The show was fun, and we stayed after for a bit to talk to some audience members. I then retired to my hotel room and took a very relaxing soak in the jacuzzi. After I exited the tub, I decided that I might want to take a bath in there in the morning as well. So I made the brilliant decision to keep the water in there, as not to waste it. Do you think the fact that the water would be cold 12 hours later dawned on me? If your answer was, "no," you would be correct.

So, the next morning, after waking up, and sadly draining the tub, we drove to Rochester, Minnesota. We didn't have a show at night, so instead, we occupied our time by eating sushi and giving me a beard with Steve's spray-on hair. I mean, really, what else is there to do at a Motel 6? After taking several pictures, I decided that I don't think a beard really becomes me, and I'm still finding spray-on fibers in my ears since Steve got a little overzealous with the fake hair.
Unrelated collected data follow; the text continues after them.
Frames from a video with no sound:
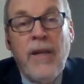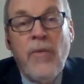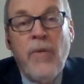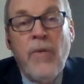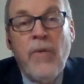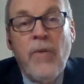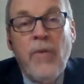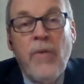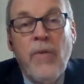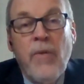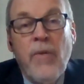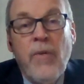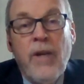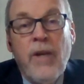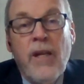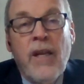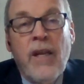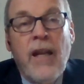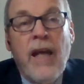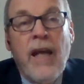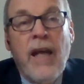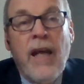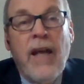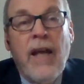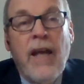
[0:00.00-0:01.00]
We didn't have the
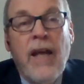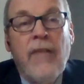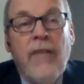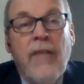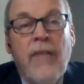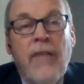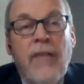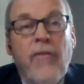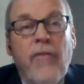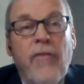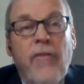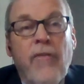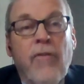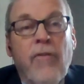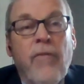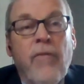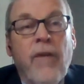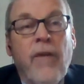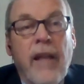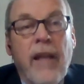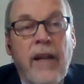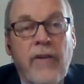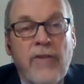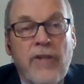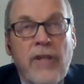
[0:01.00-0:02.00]
ventilators that doctors
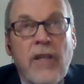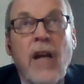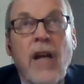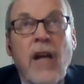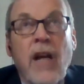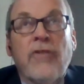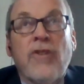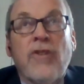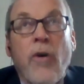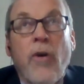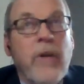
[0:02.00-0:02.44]
thought we needed.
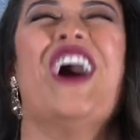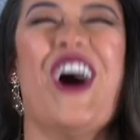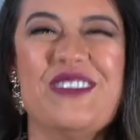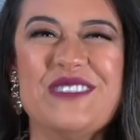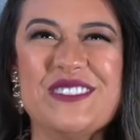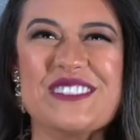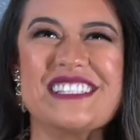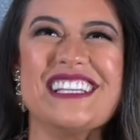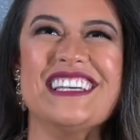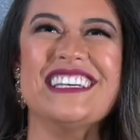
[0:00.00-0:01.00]
Almost
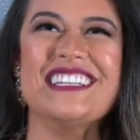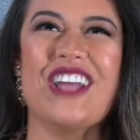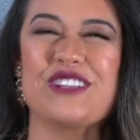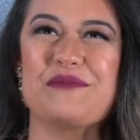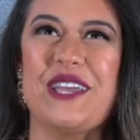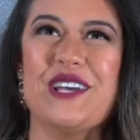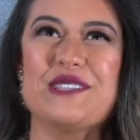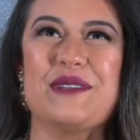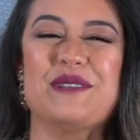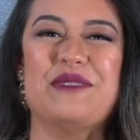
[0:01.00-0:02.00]
lost my
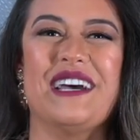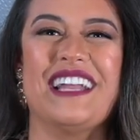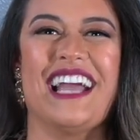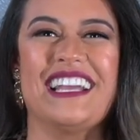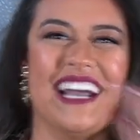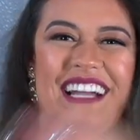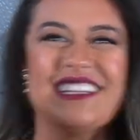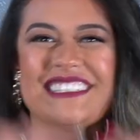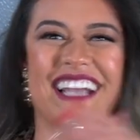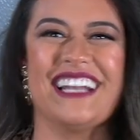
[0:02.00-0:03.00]
husband, but
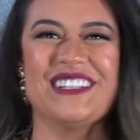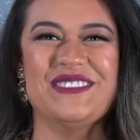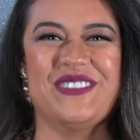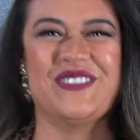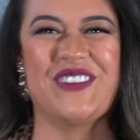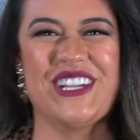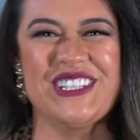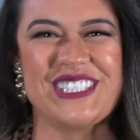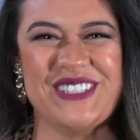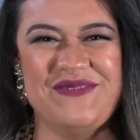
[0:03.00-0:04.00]
I kind of
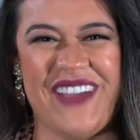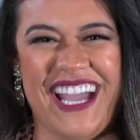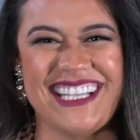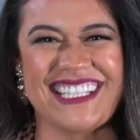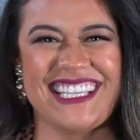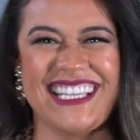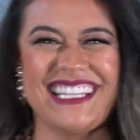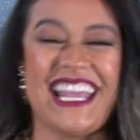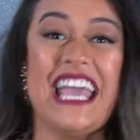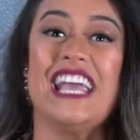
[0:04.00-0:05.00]
reeled it back in
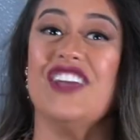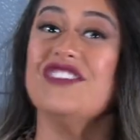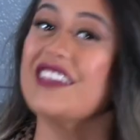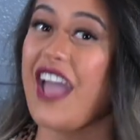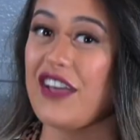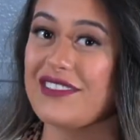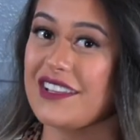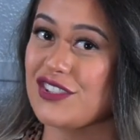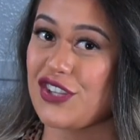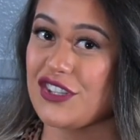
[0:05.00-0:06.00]
the
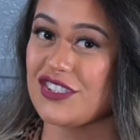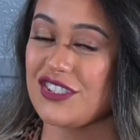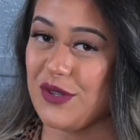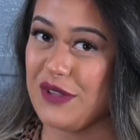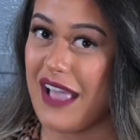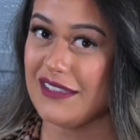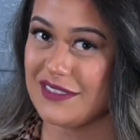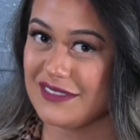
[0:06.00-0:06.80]
Catholic Church, no less.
On Friday, we headed down to Cedar Falls, Iowa to perform for two nights at Jokers Comedy Club. Our first stop was KCRR FM in Waterloo, Iowa. We were on the air with the DJ, Corey, for about half an hour to promote the show, and it was so much fun! Corey was really nice, and I got to talk about Michigan (read: make fun of my hometown) and he even asked me some questions about my days working for PETA (read: wanted details about me getting naked on the street corner for a living).
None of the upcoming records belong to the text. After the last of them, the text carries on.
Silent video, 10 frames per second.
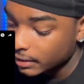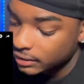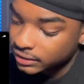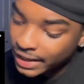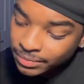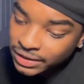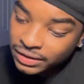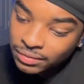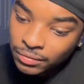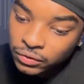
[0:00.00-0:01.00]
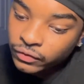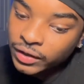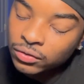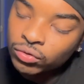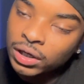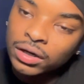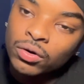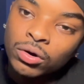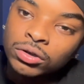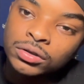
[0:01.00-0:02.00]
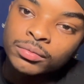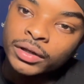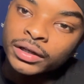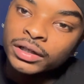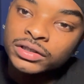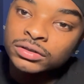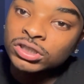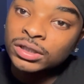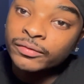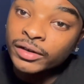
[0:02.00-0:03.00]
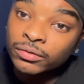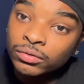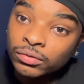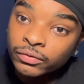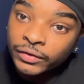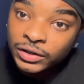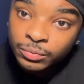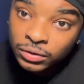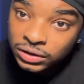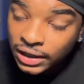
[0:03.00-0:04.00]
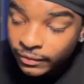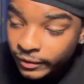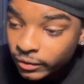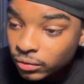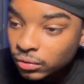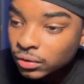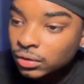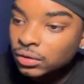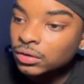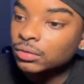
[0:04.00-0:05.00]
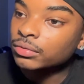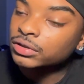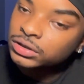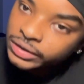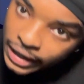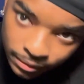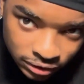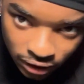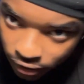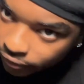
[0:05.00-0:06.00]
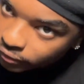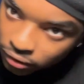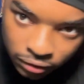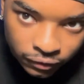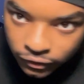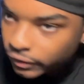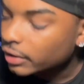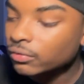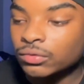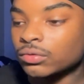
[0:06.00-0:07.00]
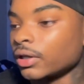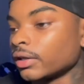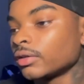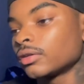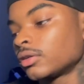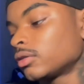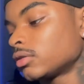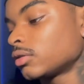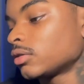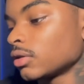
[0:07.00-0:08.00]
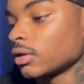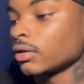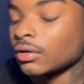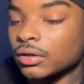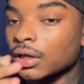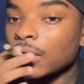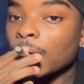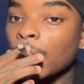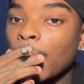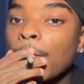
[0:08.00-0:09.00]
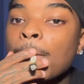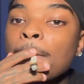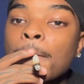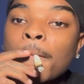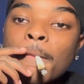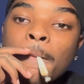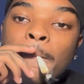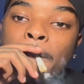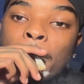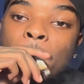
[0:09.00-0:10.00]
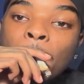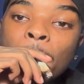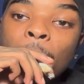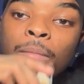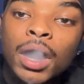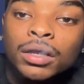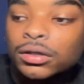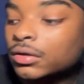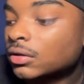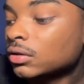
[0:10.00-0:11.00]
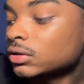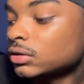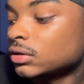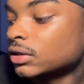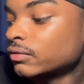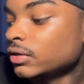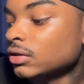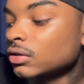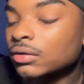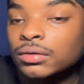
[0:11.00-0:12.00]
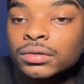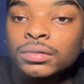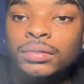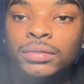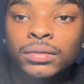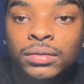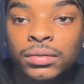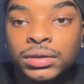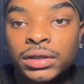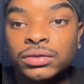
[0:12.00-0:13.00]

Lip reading: Snapchat the most federal out of all of them. Like Instagram federal, Facebook type federal, but Snapchat really federal. Like, I ain't gonna lie. See you next video though. Stay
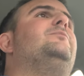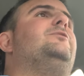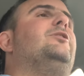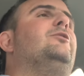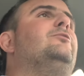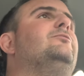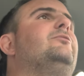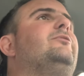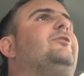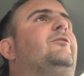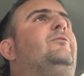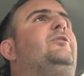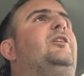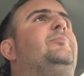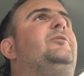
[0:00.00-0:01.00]

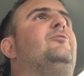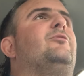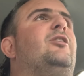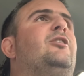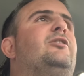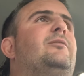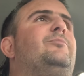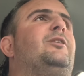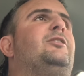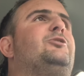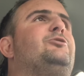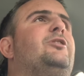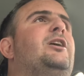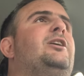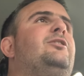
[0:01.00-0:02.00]
Don't get me wrong. I'm not
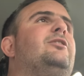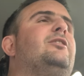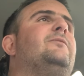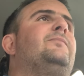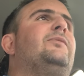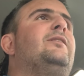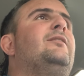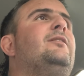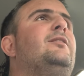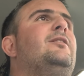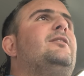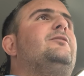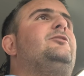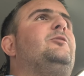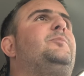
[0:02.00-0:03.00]
trying
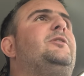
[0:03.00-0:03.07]
to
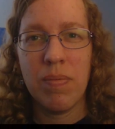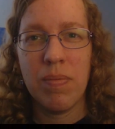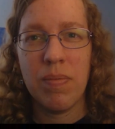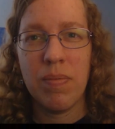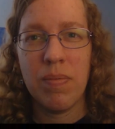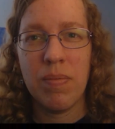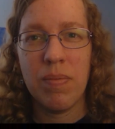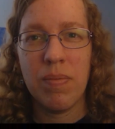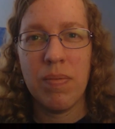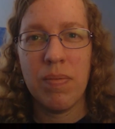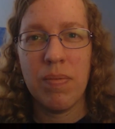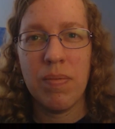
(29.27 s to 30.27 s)

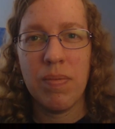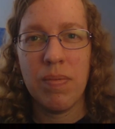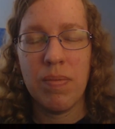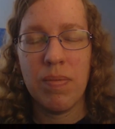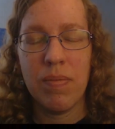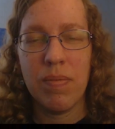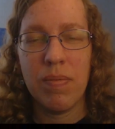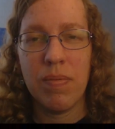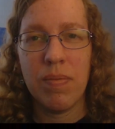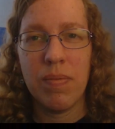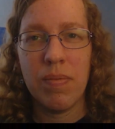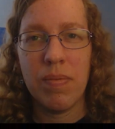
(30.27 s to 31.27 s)

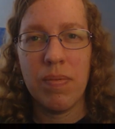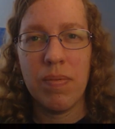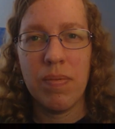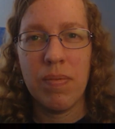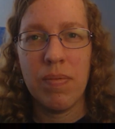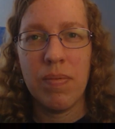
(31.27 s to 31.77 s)
(silent)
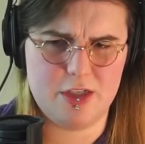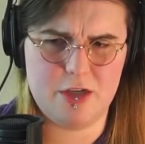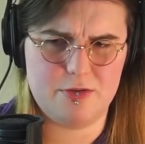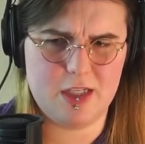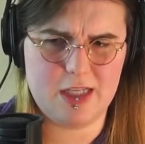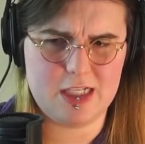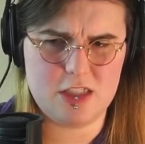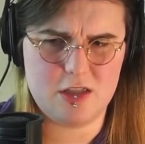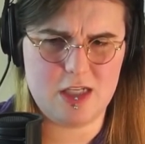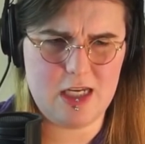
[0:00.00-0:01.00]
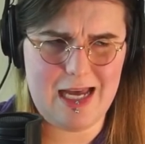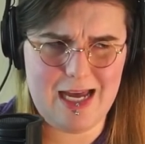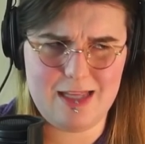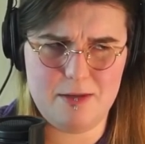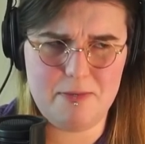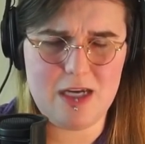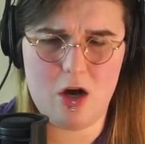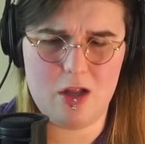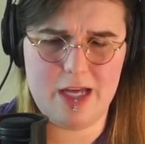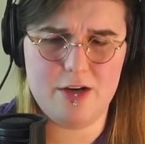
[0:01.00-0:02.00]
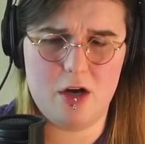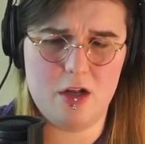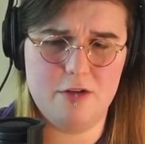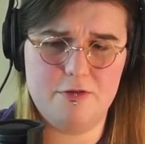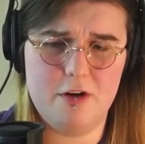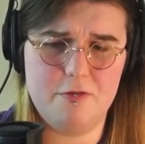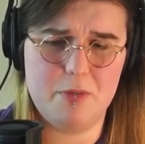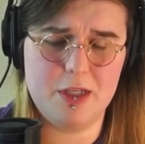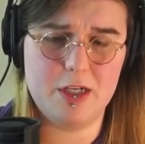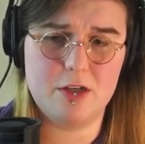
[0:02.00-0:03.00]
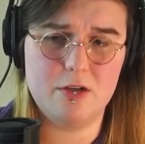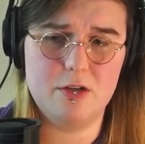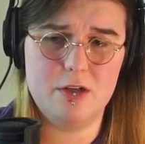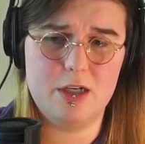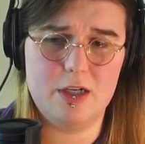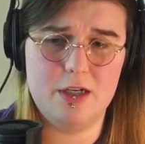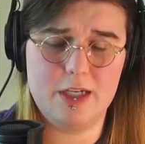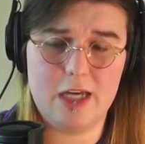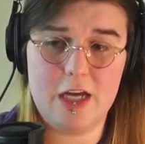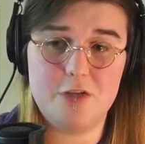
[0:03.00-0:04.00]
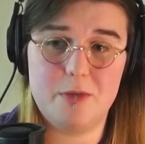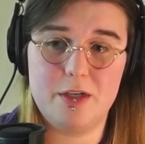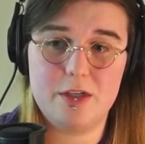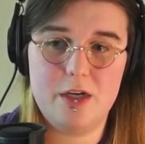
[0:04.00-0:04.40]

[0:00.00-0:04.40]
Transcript: don't think that's the the be all end all of of political uh, engagement.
The shows were a blast, too! And after Saturday's show, I got to experience the largest burrito I've ever had in my life when Steve's friends took us to Pablo's Mexican Grill.

So without further adieu, I give you the pictures:


The fantabulous amenities in my Eau Claire hotel room.
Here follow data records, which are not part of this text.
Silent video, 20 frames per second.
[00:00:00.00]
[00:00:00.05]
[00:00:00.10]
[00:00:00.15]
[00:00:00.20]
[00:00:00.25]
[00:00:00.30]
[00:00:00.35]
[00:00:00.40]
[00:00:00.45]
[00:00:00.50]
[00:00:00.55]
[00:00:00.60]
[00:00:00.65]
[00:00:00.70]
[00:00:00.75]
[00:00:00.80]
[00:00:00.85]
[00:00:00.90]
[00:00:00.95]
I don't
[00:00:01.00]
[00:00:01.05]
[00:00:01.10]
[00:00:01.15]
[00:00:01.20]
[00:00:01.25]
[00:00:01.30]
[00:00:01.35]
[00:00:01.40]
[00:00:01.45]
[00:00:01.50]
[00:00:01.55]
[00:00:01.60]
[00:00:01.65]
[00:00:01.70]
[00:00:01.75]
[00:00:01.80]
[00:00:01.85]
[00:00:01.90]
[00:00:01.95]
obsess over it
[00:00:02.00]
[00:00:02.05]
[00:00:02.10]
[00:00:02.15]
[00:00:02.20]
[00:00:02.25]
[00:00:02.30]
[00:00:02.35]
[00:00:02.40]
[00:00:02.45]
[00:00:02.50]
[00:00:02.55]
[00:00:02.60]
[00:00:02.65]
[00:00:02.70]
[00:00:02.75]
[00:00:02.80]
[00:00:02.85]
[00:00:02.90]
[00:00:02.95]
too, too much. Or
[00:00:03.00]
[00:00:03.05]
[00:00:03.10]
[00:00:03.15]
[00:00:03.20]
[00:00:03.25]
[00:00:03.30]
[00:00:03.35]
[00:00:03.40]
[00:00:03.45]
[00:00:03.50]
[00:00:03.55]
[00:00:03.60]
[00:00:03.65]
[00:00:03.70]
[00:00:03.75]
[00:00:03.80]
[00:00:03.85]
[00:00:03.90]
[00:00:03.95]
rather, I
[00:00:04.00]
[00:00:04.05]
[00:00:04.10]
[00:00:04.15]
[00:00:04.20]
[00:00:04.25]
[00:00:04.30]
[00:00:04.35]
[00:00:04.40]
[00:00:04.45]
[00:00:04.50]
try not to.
Some other pictures from the hotel:


























Stealing a drink from a stuffed animal? Truly heartless.


Right before the bear pinched my butt.


The signs backstage.


Steve on stage.








Steve "Sabotage" Sabo vs. Kate "Fluffy" Brindle (AKA what promises to be the MMA pay-per-view event of the century!)




A giant 'Caffeinated Voice of Reason' about to pounce on the Christmas village.






The name of my room.


The morning view from the deck outside of my room.


The outside of Fanny Hill.


Not sure if you can see him, but Santa was driving that car. I had no idea he had a license, which might be why he ended up on the grass.






Motel 6 has room service, which I think is a bit premature. Perhaps they should have added carpet, hair dryers and blankets without blood stains to their list of amenities first.


This is what happens when you stay at a Motel 6 in middle-of-no-where, Minnesota, and your friend just happens to have some extra spray-on hair.


The artist and his spray-on hair masterpiece.


My impression of Jesus.


Vegan Japanese pan-seared noodles in Rochester, Minnesota. Yummers!


Where I stayed in Cedar Falls, Iowa. Not only are the rooms adorable, but they have a massage chair (that officially became my best friend for the weekend).


My hotel room. This picture doesn't do it justice, but it was really nice (and relaxing, too)!


My bathroom (complete with old-fashioned tub).


Cutest hotel check-in gift ever!


My late-night burrito at Pablo's in Cedar Falls, Iowa weighed in at a whopping two pounds!